En los últimos tiempos, el comercio de sangre y hemoderivados se ha convertido en uno de los negocios que más está creciendo. La escasez de producción y gran demanda de cualquier elemento (incluida la sangre) abre una puerta al establecimiento de negocios alrededor de dichos elementos, lo que –en demasiadas ocasiones-, incluye la falta de escrúpulos.

En el año 2016, los EE.UU. fueron el mayor exportador mundial de sangre humana y hemoderivados, por un importe de unos 25.000 millones de dólares al año, casi el 2% de sus exportaciones, equiparándose a la venta de productos farmacéuticos, combustible o vehículos. Ese importe superaba al de sus competidores europeos: Irlanda, Alemania y Suiza, que es el mayor productor y exportador de sangre europeo, aunque solo “mueve” la mitad del dinero que EE.UU.

La sangre es un producto caro y no muy abundante. Según Cruz Roja, la producción de ½ litro de sangre viene a costar unos 150 dólares aproximadamente, aparte del proceso que se requiera internamente en un centro hospitalario.

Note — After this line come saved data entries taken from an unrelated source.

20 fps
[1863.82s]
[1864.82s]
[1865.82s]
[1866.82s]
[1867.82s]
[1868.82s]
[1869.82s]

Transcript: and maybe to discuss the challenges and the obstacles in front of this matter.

España, dado que la donación de sangre es insuficiente para abastecer sus necesidades, la importa desde los EE.UU., con un costo de más de 770.000.000 de dólares. (Curiosamente, EE.UU. también importa sangre de Europa.)

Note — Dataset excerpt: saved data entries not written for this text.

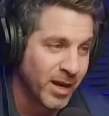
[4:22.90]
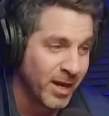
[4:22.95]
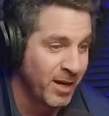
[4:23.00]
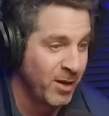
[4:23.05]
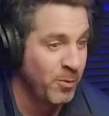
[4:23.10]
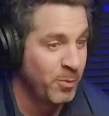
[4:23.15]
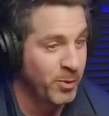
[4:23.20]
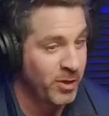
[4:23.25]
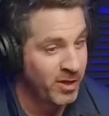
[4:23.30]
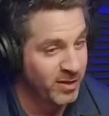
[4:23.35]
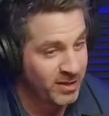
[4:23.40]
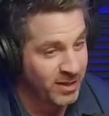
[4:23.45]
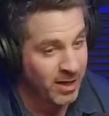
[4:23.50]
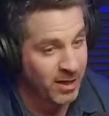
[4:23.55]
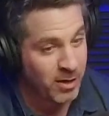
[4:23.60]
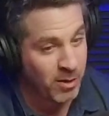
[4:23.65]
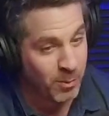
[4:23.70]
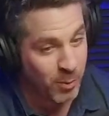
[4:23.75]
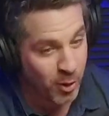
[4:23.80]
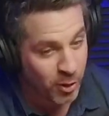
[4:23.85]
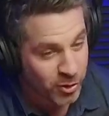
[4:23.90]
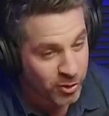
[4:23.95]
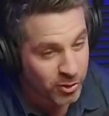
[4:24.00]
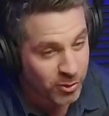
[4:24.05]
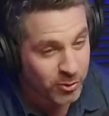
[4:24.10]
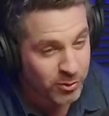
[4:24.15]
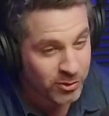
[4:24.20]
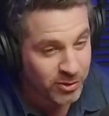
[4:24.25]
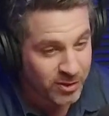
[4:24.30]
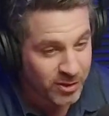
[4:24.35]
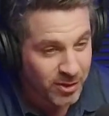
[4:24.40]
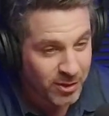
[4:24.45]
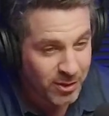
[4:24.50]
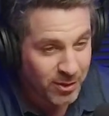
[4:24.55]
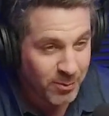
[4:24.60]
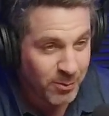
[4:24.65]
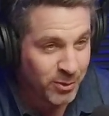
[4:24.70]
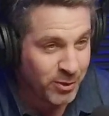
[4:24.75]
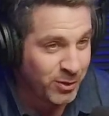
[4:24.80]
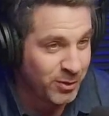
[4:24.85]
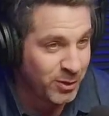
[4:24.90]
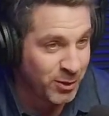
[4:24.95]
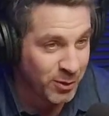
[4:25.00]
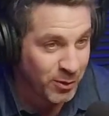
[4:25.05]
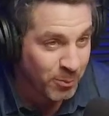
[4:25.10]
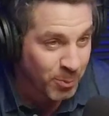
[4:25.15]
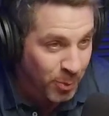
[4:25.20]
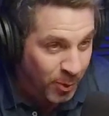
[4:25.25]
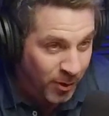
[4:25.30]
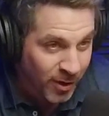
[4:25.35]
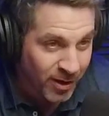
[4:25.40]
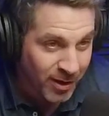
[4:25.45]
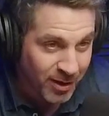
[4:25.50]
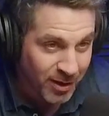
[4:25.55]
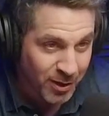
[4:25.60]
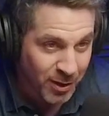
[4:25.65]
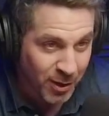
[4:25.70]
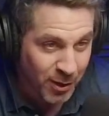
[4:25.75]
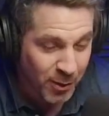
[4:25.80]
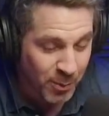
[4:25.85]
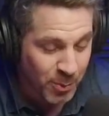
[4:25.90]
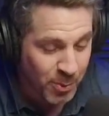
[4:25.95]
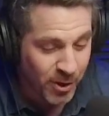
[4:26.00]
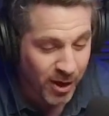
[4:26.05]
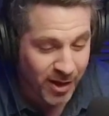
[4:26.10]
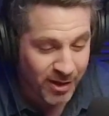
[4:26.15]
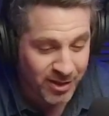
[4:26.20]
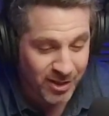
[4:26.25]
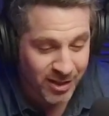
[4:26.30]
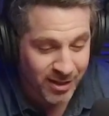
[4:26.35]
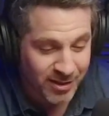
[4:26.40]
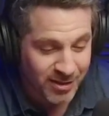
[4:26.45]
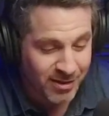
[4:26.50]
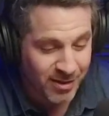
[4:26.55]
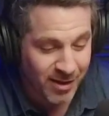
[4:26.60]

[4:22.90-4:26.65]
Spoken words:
and helping us get commercials, which is a new project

En www.invesgrama.com se comenta lo siguiente basándose en un reportaje suizo titulado “El negocio de la sangre” (“Le business du sang”):

Solo el 20% de plasma que recoge Cruz Roja tiene como destino los hospitales. El otro 80% se vende a empresas privadas para que preparen medicamentos, conocidos como hemoderivados.

Anualmente, Cruz Roja, que tiene el monopolio de la recogida de sangre en Suiza, vende unos 80.000 litros de plasma a empresas farmacéuticas, por los que obtiene 9.000.000 de euros, o sea unos 122 euros por litro.

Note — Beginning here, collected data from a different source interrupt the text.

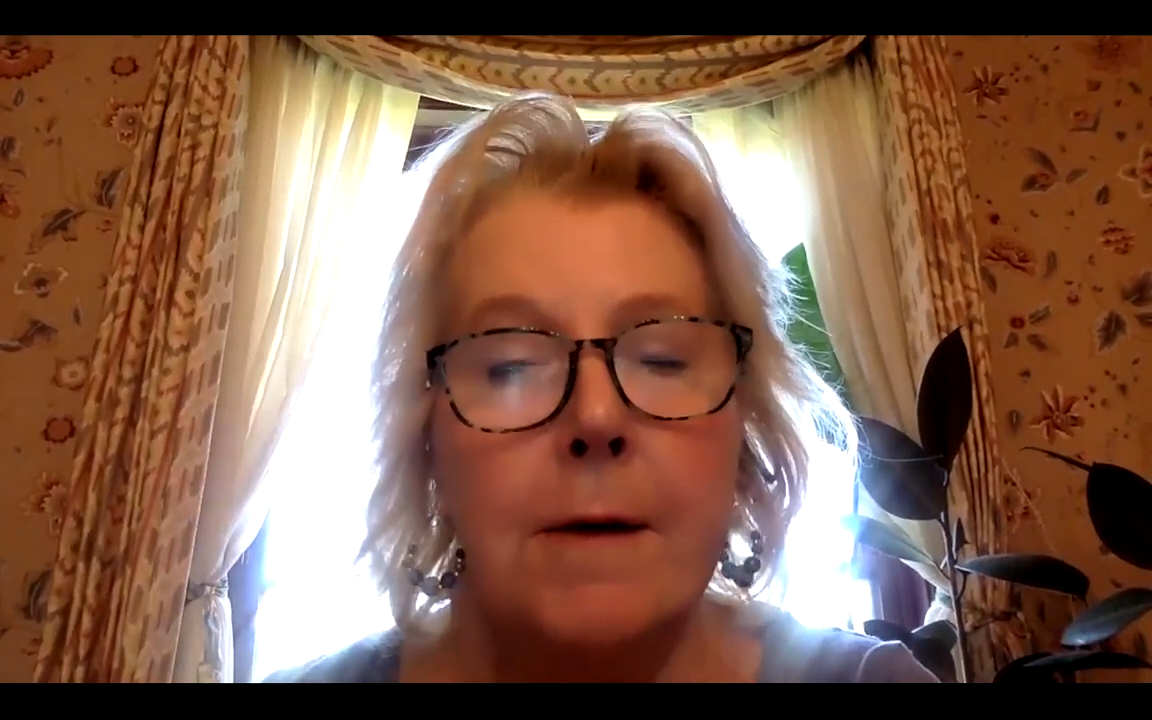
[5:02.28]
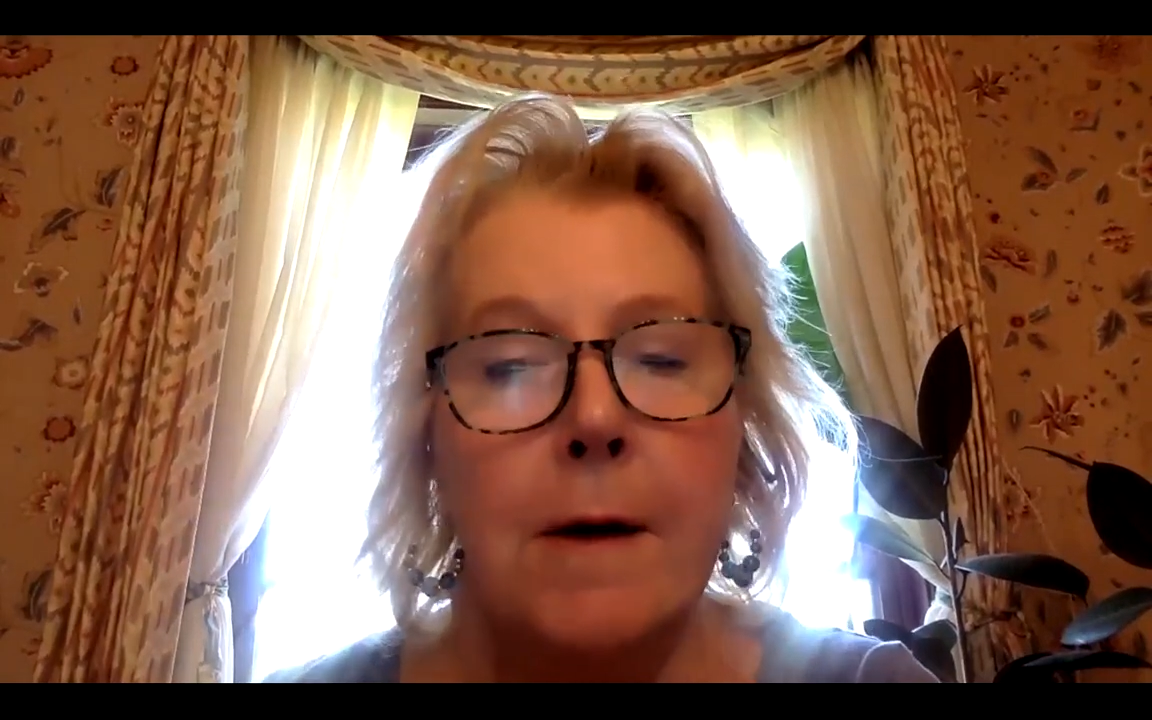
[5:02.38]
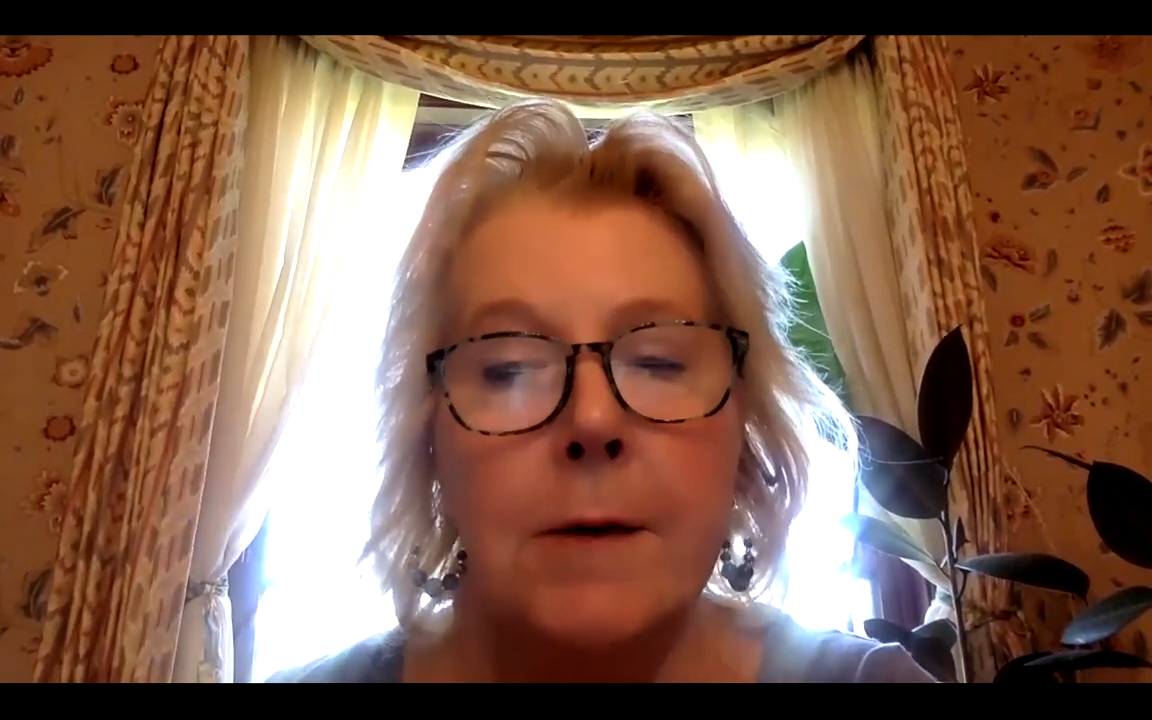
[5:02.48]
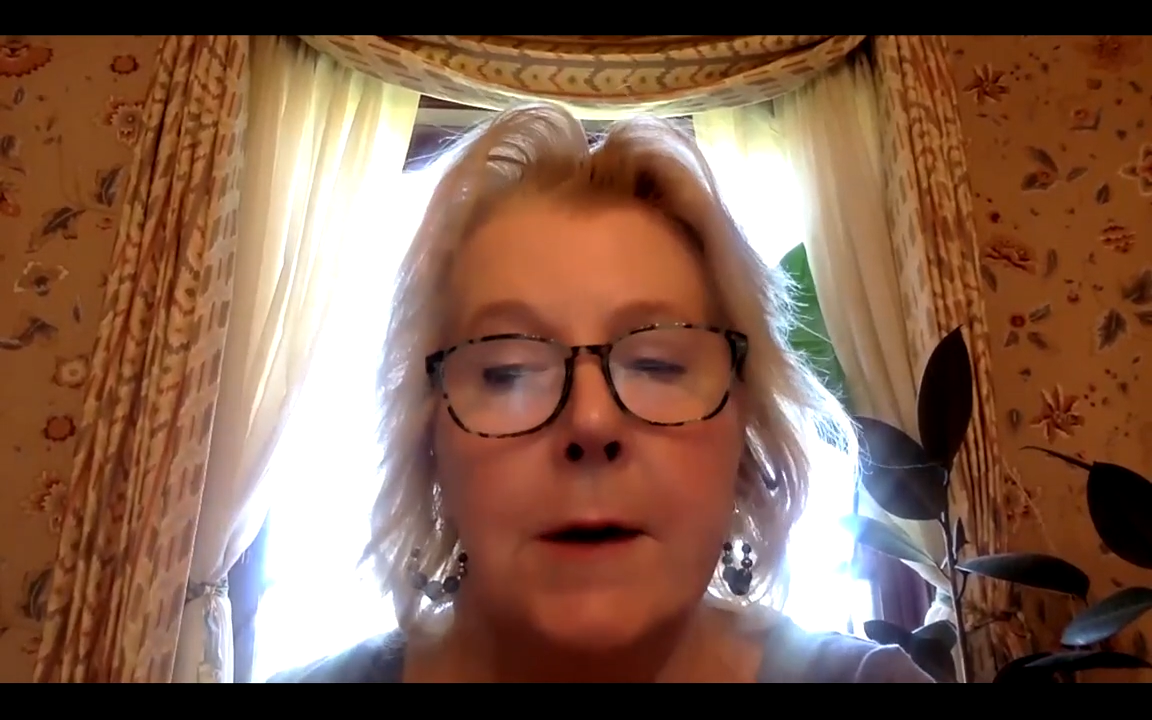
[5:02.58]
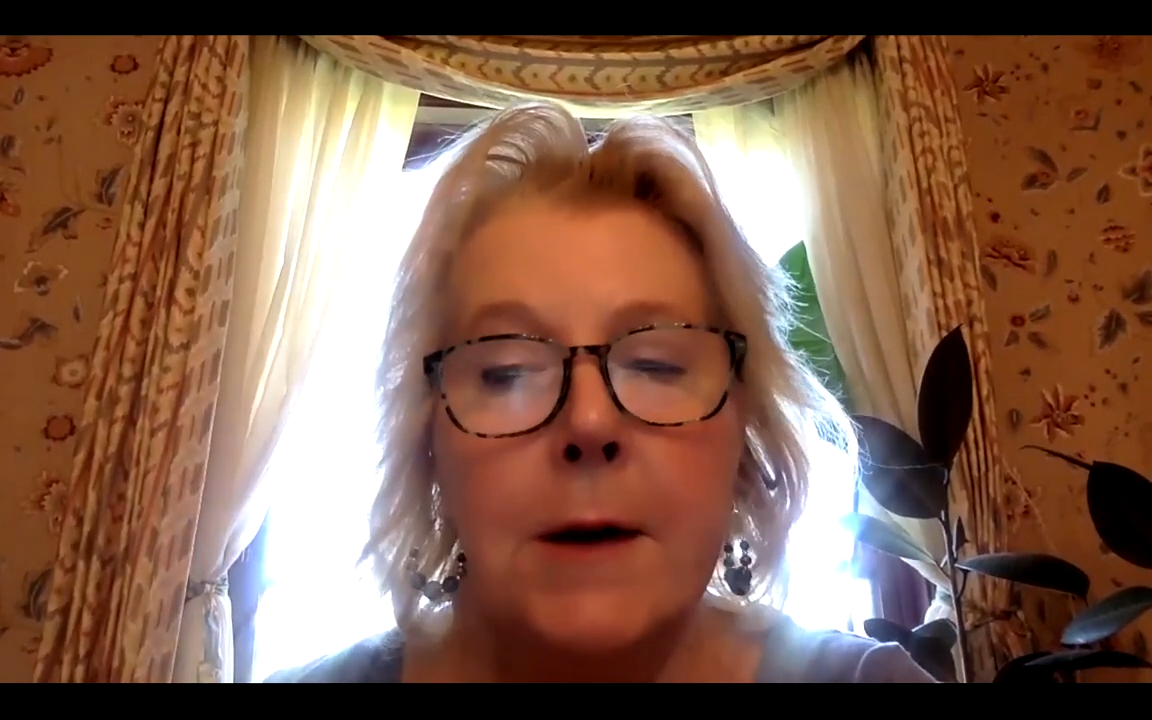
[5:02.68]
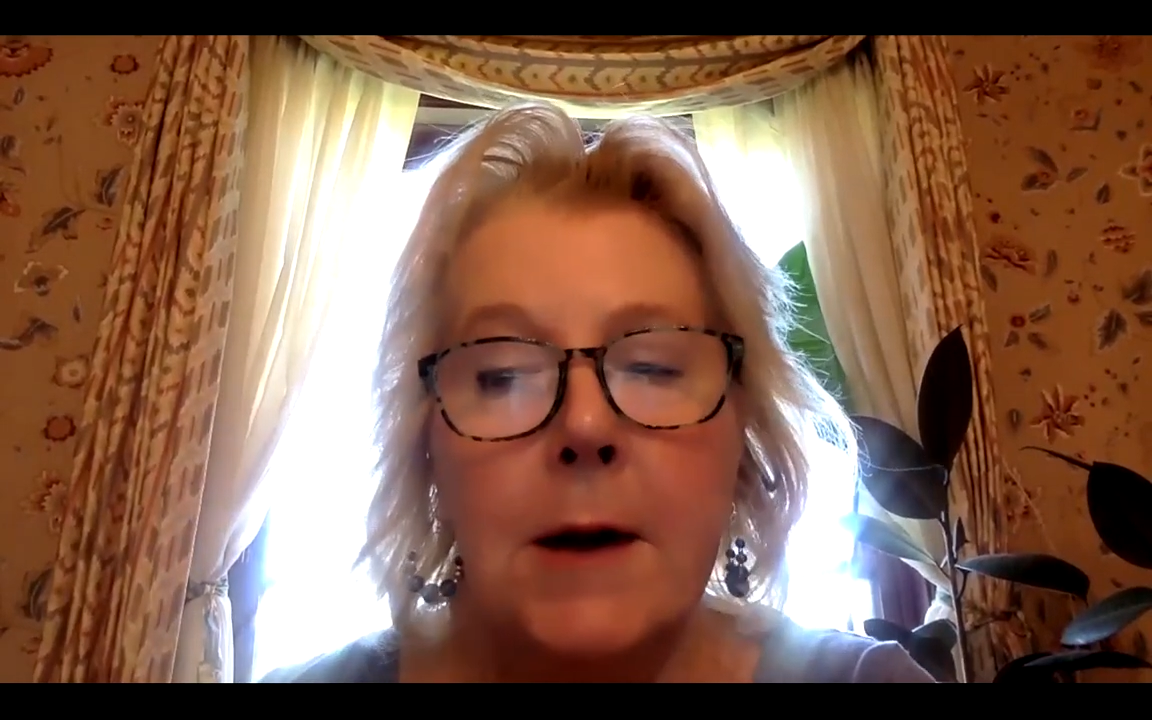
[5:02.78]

So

De este componente mayor de la sangre, el plasma, [las farmacéuticas] extraen proteínas que servirán de base para crear productos para pacientes con deficiencia inmunológica que les provoca continuas infecciones. Una paciente, que participó en dicho reportaje, se somete cada 3 semanas a transfusiones de inmunoglobulina, en sesiones de 3-4 horas con un coste de unos 3.600 €, es decir, unos 60.000 € al año.

Las principales empresas que adquieren esa preciada materia prima son la española Grifols, la suiza Octapharma, la australiana CSL Behring y la estadounidense Baxter. Entre las cuatro dominan un mercado de 17.000 millones de dólares.”

En Suiza solo se puede donar 1 vez al mes y, sin embargo, en EE.UU., se puede vender 2 veces a la semana. Así, la filial norteamericana de la empresa suiza Octapharma ha montado una industria de extracción en uno de los barrios más pobres de Cleveland. El “test” de salud lo efectúa una máquina –por lo que es muy fácil mentirle-, tras lo cual se extrae (con retribución económica) en una sala operativa toda la semana durante 12 horas al día. Se les paga unos 50 $ por las primeras 5 veces; después 20 $ por 2 veces a la semana y, al final, 40 $ a la semana por 2 extracciones.

Pese a la publicidad sobre la seguridad cada vez mayor de las trasfusiones de sangre, y aunque sí pasan pruebas para detectar y limpiar numerosos agentes patógenos, entre ellos los del VIH y la hepatitis, el Director del mayor centro de transfusiones de Francia, Jean-Jacques Huart, expresó que es probable que no puedan detectar elementos infecciosos que todavía se desconocen, como ya pasó con el VIH. Es más, según Invesgrama, una de estas empresas indica en su web que “como ocurre con todos los hemoderivados, el riesgo de transmisión de agentes infecciosos, entre los que se encuentran virus y, teóricamente, el agente de la enfermedad de Creutzfeldt-Jakob [enfermedad de las “vacas locas”], no se puede eliminar completamente.”

Por su parte, www.eldiario.es expone que la sangre donada (importada o no) y conservada en los bancos de sangre se reparte bajo solicitud tanto a hospitales públicos como privados, con la salvedad de que los privados deben pagarla y los públicos no. Esto ha provocado suspicacias y denuncias en algunas comunidades cuando hay un exceso de demanda, alegando que se da prioridad a los centros privados –al tener que pagar esa sangre-, en perjuicio de los públicos que no son productivos al no pagarla.

De todo esto se desprende el valor económico que supone el tratamiento y manipulación de la sangre, siendo susceptible, por tanto, de todo tipo de corrupción con el fin de enriquecerse, al mercadear con algo tan especial y valioso.